(Exercise): Below are records; the lines starting at the one with "[0:04.00-0:05.00]" and ending at the one with "[0:14.00-0:14.70]" must be reproduced exactly, both included. Pictures must not appear.

(Material provided):
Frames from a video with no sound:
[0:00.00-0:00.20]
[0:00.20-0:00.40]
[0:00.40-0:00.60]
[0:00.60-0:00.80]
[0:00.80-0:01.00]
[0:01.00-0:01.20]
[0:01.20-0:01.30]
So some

---

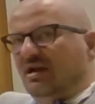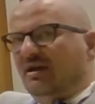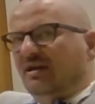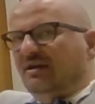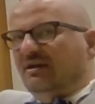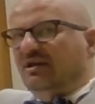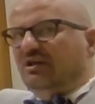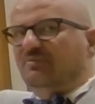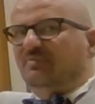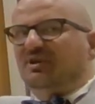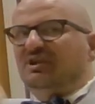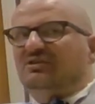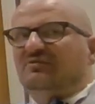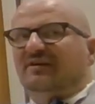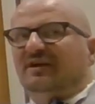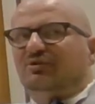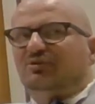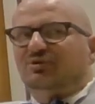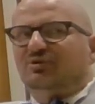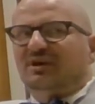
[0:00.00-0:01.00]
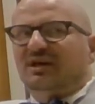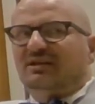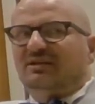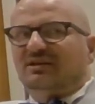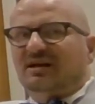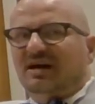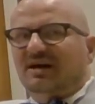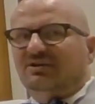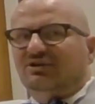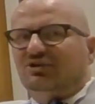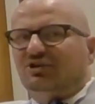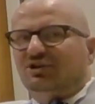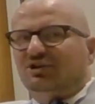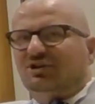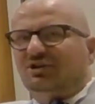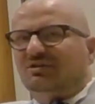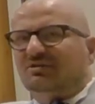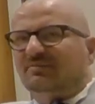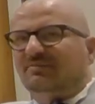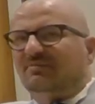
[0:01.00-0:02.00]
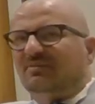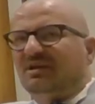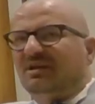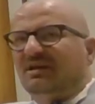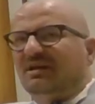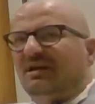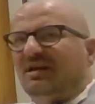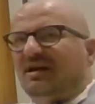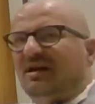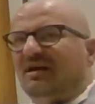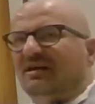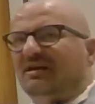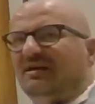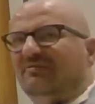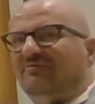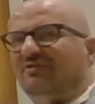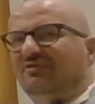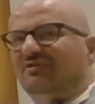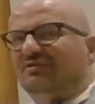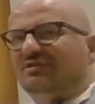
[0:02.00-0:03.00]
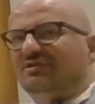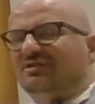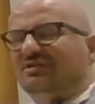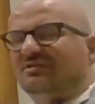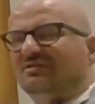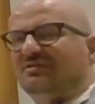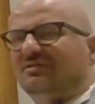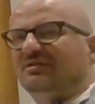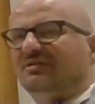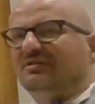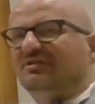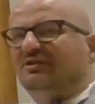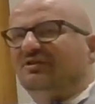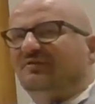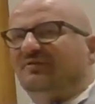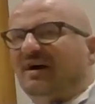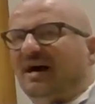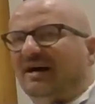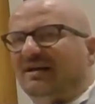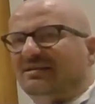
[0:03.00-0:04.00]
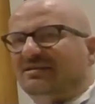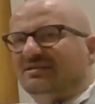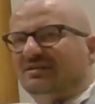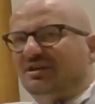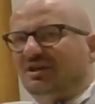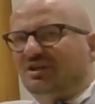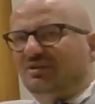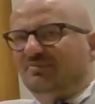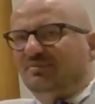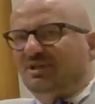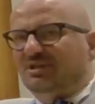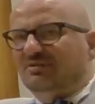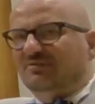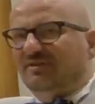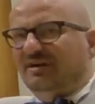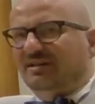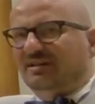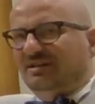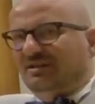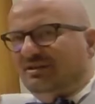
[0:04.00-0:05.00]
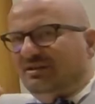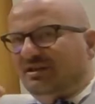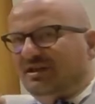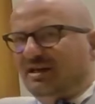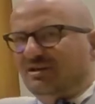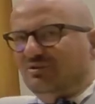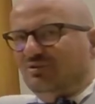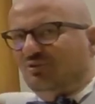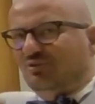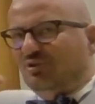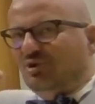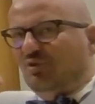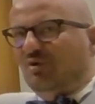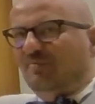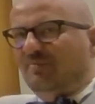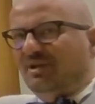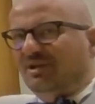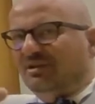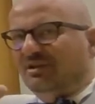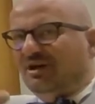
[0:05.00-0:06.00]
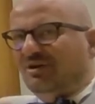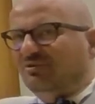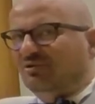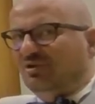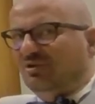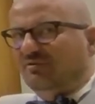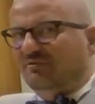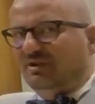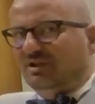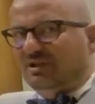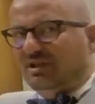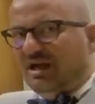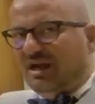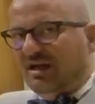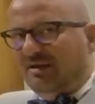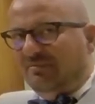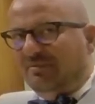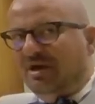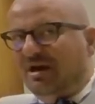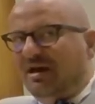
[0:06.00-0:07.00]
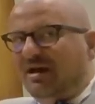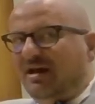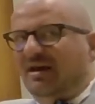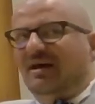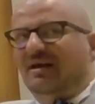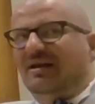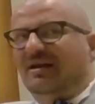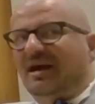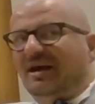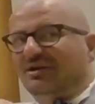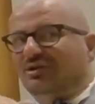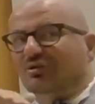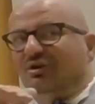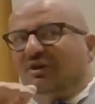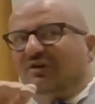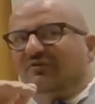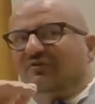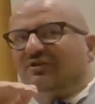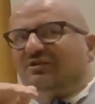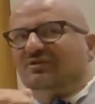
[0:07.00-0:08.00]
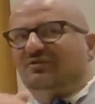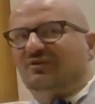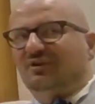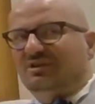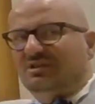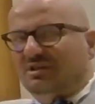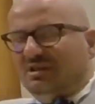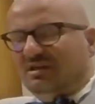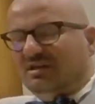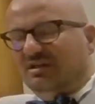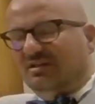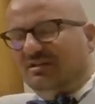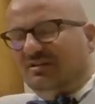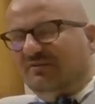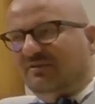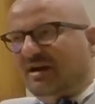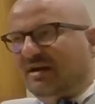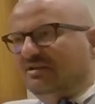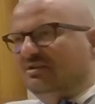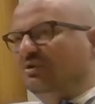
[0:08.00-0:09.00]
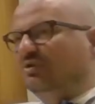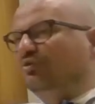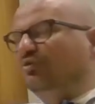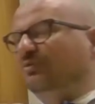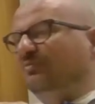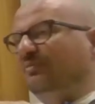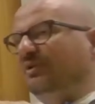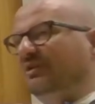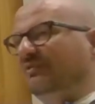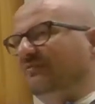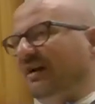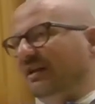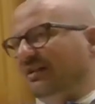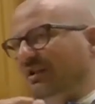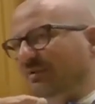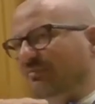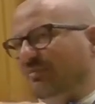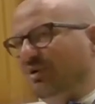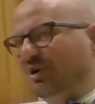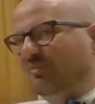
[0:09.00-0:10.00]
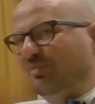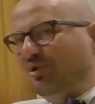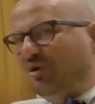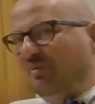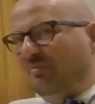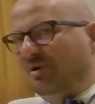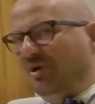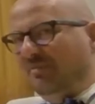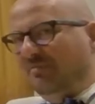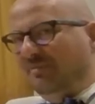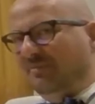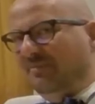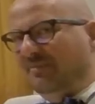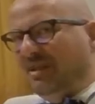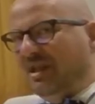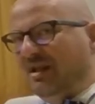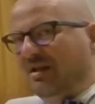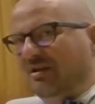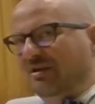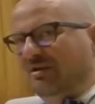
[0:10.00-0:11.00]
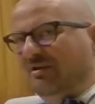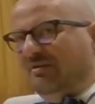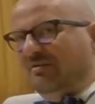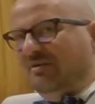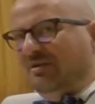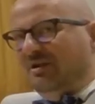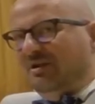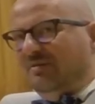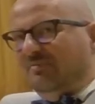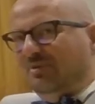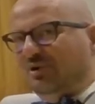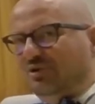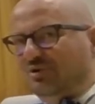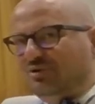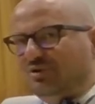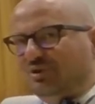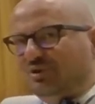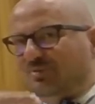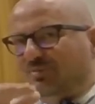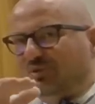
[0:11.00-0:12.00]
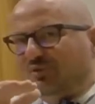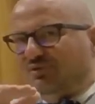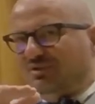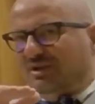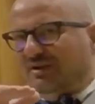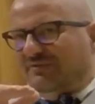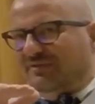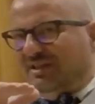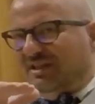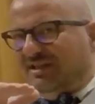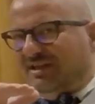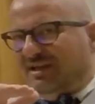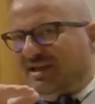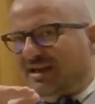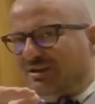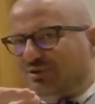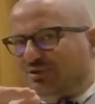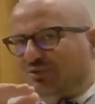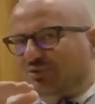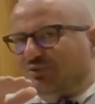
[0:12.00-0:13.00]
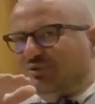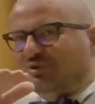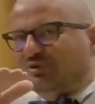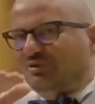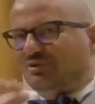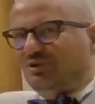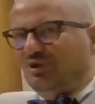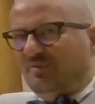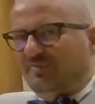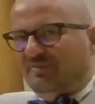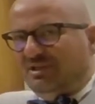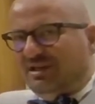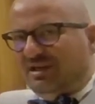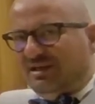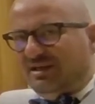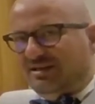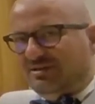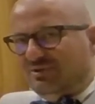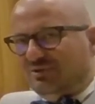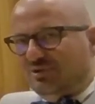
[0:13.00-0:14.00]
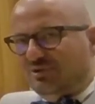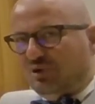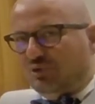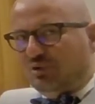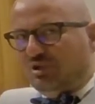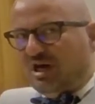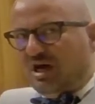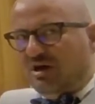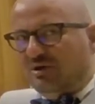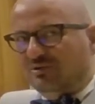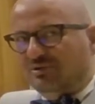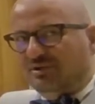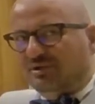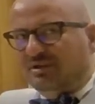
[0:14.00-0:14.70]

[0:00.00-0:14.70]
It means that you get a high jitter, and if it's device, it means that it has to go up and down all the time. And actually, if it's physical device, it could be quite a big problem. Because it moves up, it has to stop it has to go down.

---

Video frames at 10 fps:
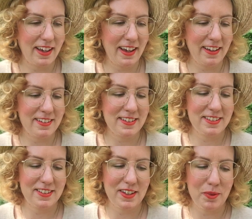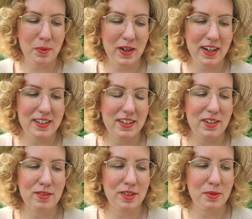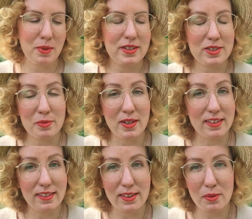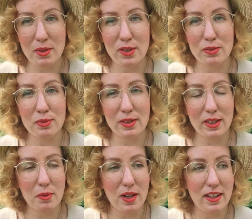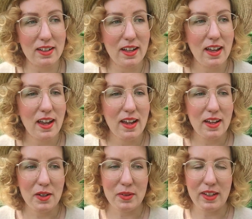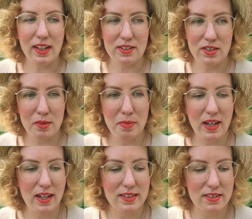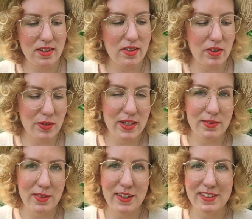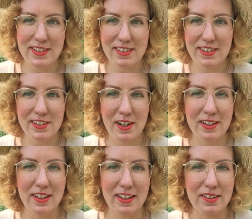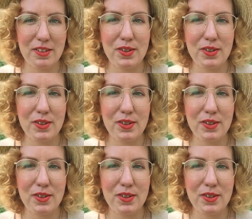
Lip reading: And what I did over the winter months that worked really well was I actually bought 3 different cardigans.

(Output for this exercise):
[0:04.00-0:05.00]
[0:05.00-0:06.00]
[0:06.00-0:07.00]
[0:07.00-0:08.00]
[0:08.00-0:09.00]
[0:09.00-0:10.00]
[0:10.00-0:11.00]
[0:11.00-0:12.00]
[0:12.00-0:13.00]
[0:13.00-0:14.00]
[0:14.00-0:14.70]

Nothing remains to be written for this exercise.